CONSERVATOIRE MANITAS DE PLATA
Du 12 au 30 MAI 2021

VISITES ACCOMPAGNÉES EN MATINÉE / Sur réservation (à venir)
VISITES LIBRES LES APRÈS-MIDI / dans la limite des jauges imposées

Pourquoi « Saints » ? Le lien entre le titre de mon livre et le sujet qu'il traite n’est pas évident. J’ai choisi le mot « Saints » parce qu’il représente, à mes yeux, une quête spirituelle. Par mon travail j’ai voulu combler un vide spirituel : trouver quelque chose me reliant aux individus qui apparaissent sur mes images, ou les reliant à ma ville, ou encore me reliant à l’inapaisable fantôme de mon passé.

À l’automne 2012, ma participation à un tout autre travail m'a amené à Victoria Square, dans le centre-ville d’Athènes. À l’époque, je cherchais à saisir le quotidien d’enfants – principalement des réfugiés afghans – qui travaillaient et jouaient sur la place. Il s’est rapidement avéré que cela devenait beaucoup plus que ça. Mon travail photographique se transformait en un sujet sur l’enfance – ce miroir brisé de notre vie d’adulte – et sur les forces responsables de sa destruction : fragilité et liberté sans contraintes, la violence brutale de la guerre et la spontanéité des jeux d’enfants.

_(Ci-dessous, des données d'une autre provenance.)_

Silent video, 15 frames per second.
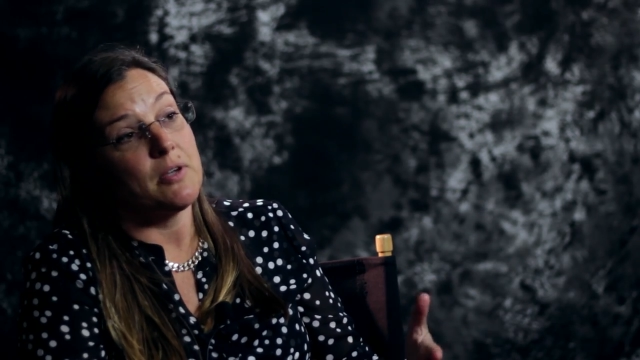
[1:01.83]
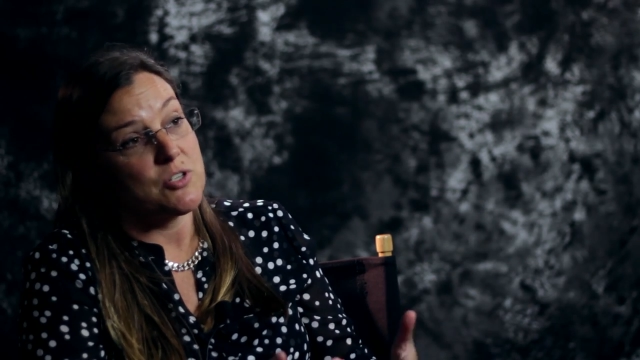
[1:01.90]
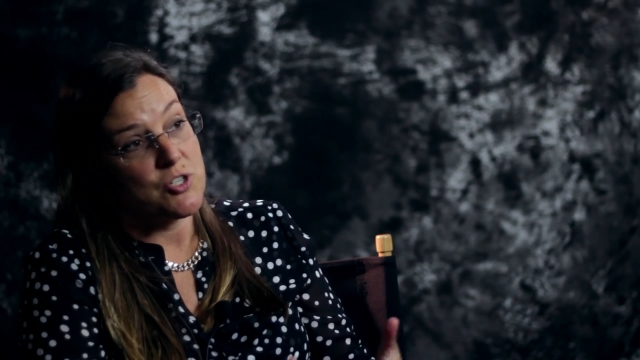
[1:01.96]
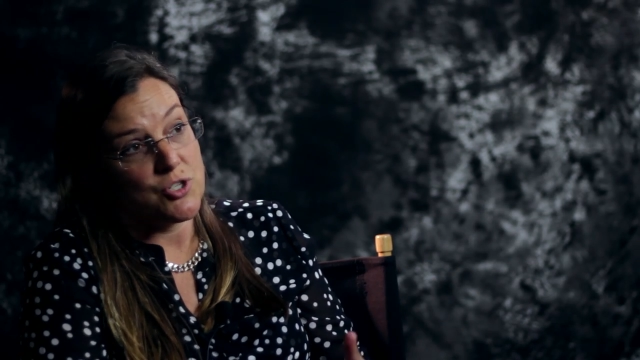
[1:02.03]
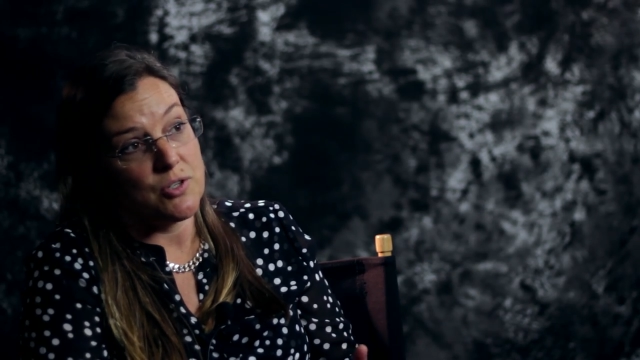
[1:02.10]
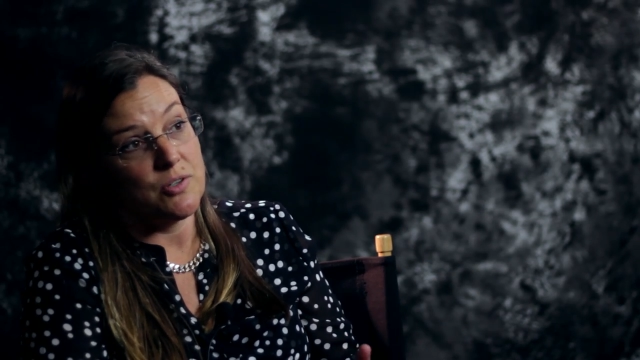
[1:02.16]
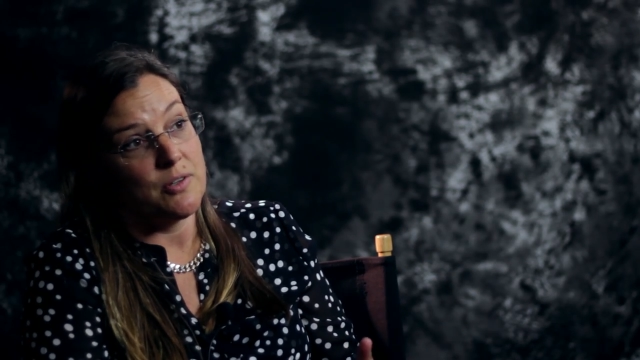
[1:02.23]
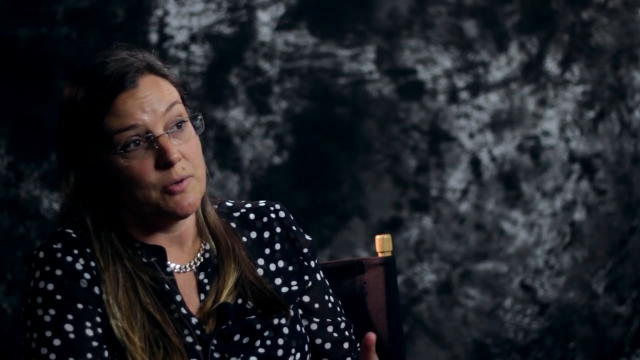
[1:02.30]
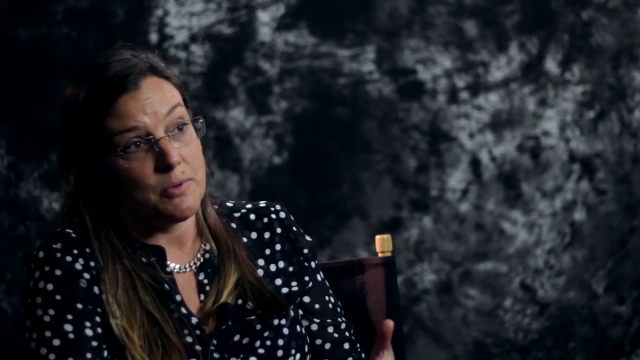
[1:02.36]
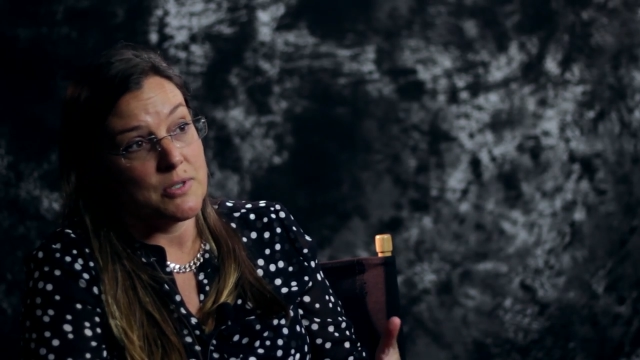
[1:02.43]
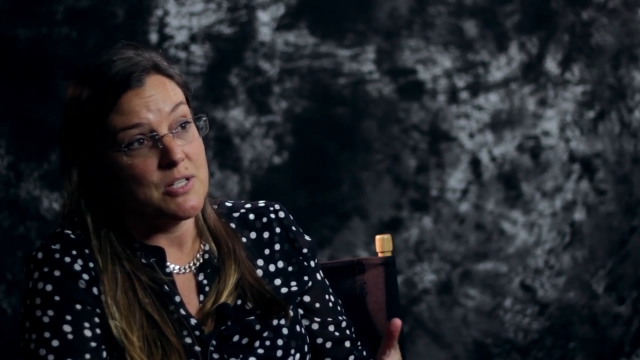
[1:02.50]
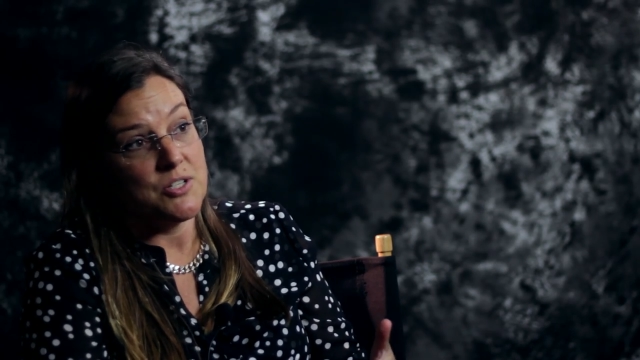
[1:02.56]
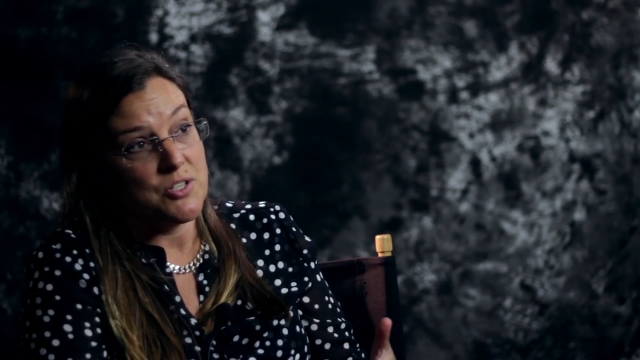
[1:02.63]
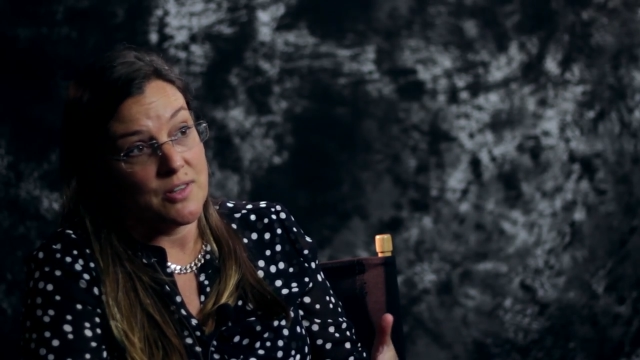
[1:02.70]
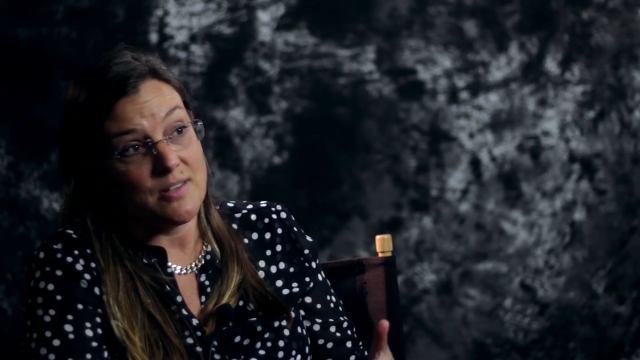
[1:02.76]
be assured that we're
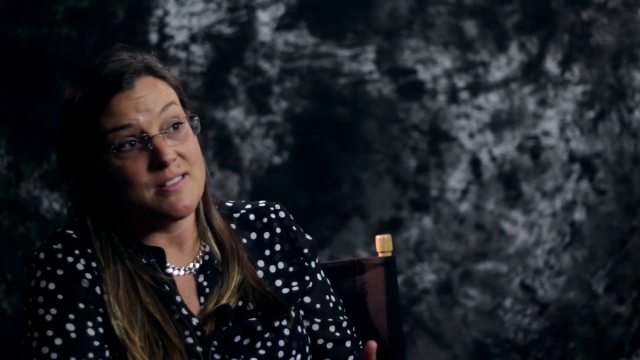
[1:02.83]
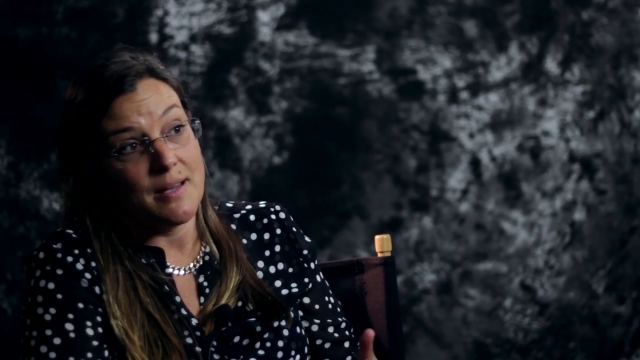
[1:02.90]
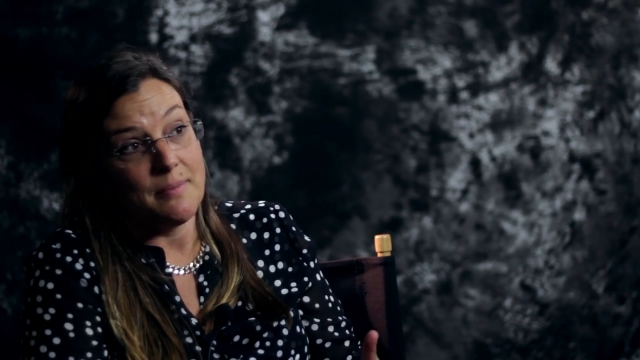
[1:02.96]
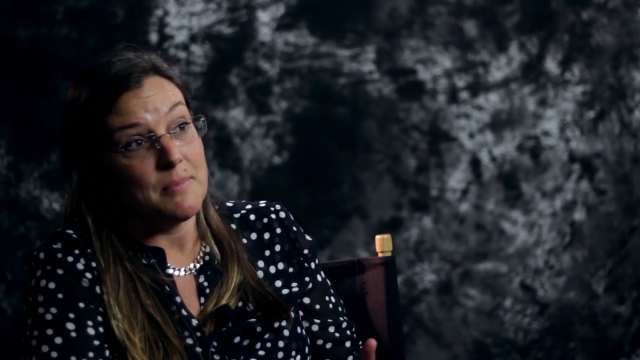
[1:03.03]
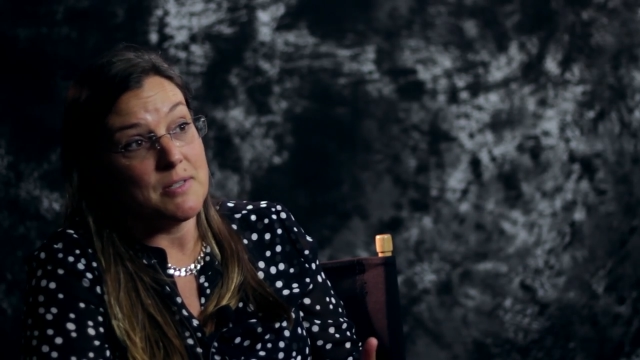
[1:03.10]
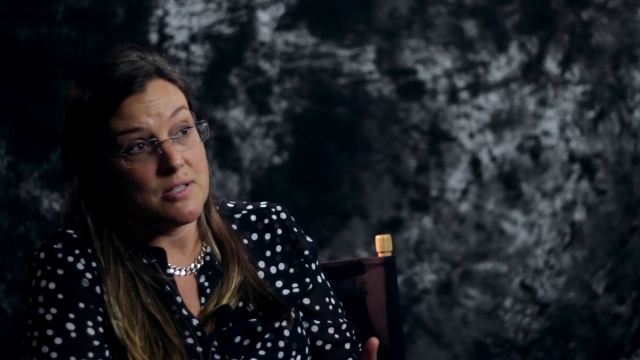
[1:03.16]
teaching the sameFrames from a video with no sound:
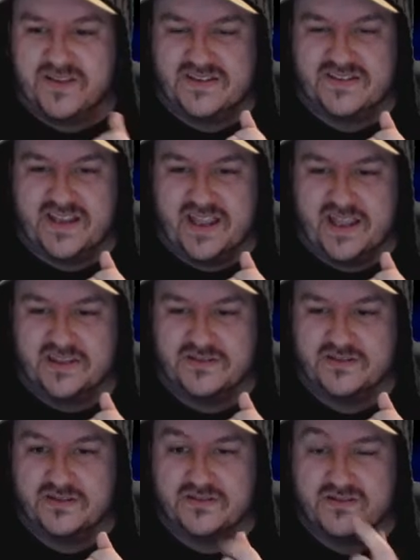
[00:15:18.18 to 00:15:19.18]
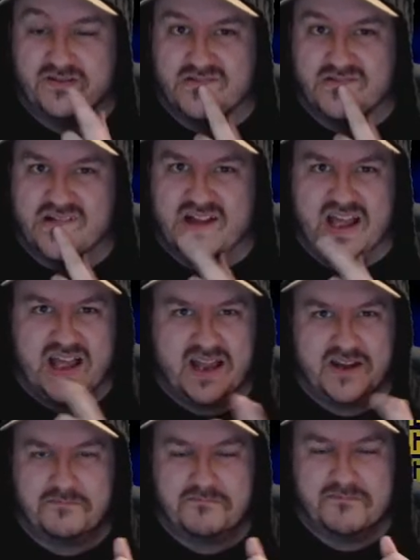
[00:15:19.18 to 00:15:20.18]
with it as it is.
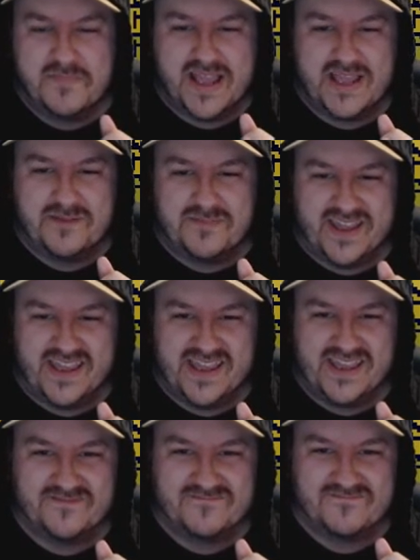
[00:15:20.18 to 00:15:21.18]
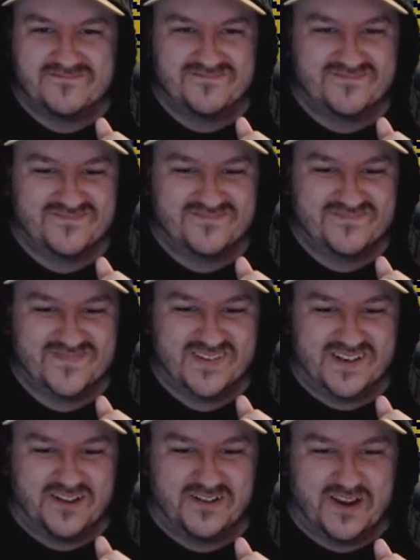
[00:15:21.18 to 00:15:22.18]
And maybe,
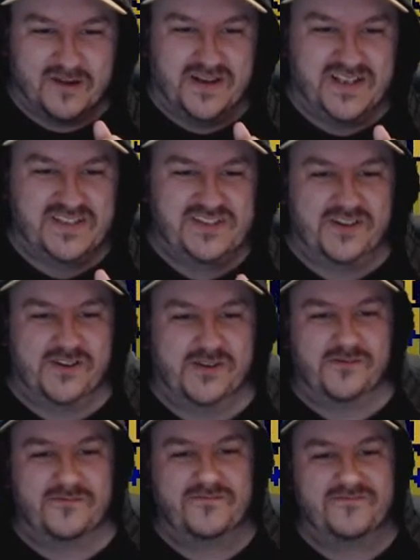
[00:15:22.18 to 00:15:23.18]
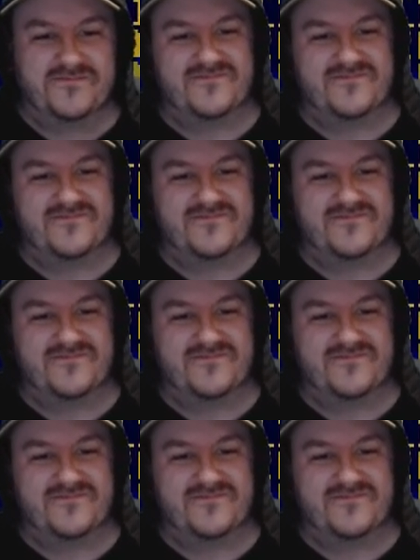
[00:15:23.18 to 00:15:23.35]
you know, going into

Le Saint est celui qui ouvre la voie de la rédemption et de la transcendance au pécheur. Le lien que j'ai créé avec trois des enfants et leurs familles a libéré une tension et a dissipé toutes mes peurs les plus intimes. Ils m’ont appris que la connexion la plus authentique naîtrait en observant leur monde comme un photographe se doit de le faire : à travers mes propres yeux. En fouillant dans mes sentiments intimes et mes croyances personnelles, les souvenirs et les instincts primaires qui se débattaient à l’intérieur de moi pour faire surface ont soudainement été libres de se répandre. Ces photos ne racontent pas une histoire. Ce sont des associations libres d’images et de réflexions sur mon ressenti lors de notre rencontre.

En 2015, tous ceux que je connaissais avaient quitté la Grèce. J'ai documenté la crise des réfugiés qui a éclaté en août de cette même année : entouré de chaînes TV et de photojournalistes du monde entier, je prenais mes derniers clichés. C'était un temps de grands titres de la presse internationale – quêtes personnelles et amitiés semblaient alors, face à la pression de l'actualité, des préoccupations du passé.

Quelques jours plus tard, j'ai décidé qu’il était temps de présenter cette expérience sous la forme d’un livre et j'ai enfin quitté la Grèce pour me rendre en Italie et commencer mon travail d’editing.

Panos Kefalos s’est fait connaître avec le livre « Saints », publié en 2016 par la Fabrica en Italie, une chronique personnelle autour de jeunes migrants afghans et de leurs familles à Athènes.
Son travail a fait l’objet de plusieurs publications dans la presse, d’expositions nationales et internationales et a reçu de nombreux prix et récompenses (dont le Leica Oskar Barnack Award en 2014 ou encore le Prix du Jury pour le Prix LensCulture Street Photographie en 2016).
Aujourd’hui, il travaille sur ses projets personnels au long court dans le centre de la capitale grecque, où il vit.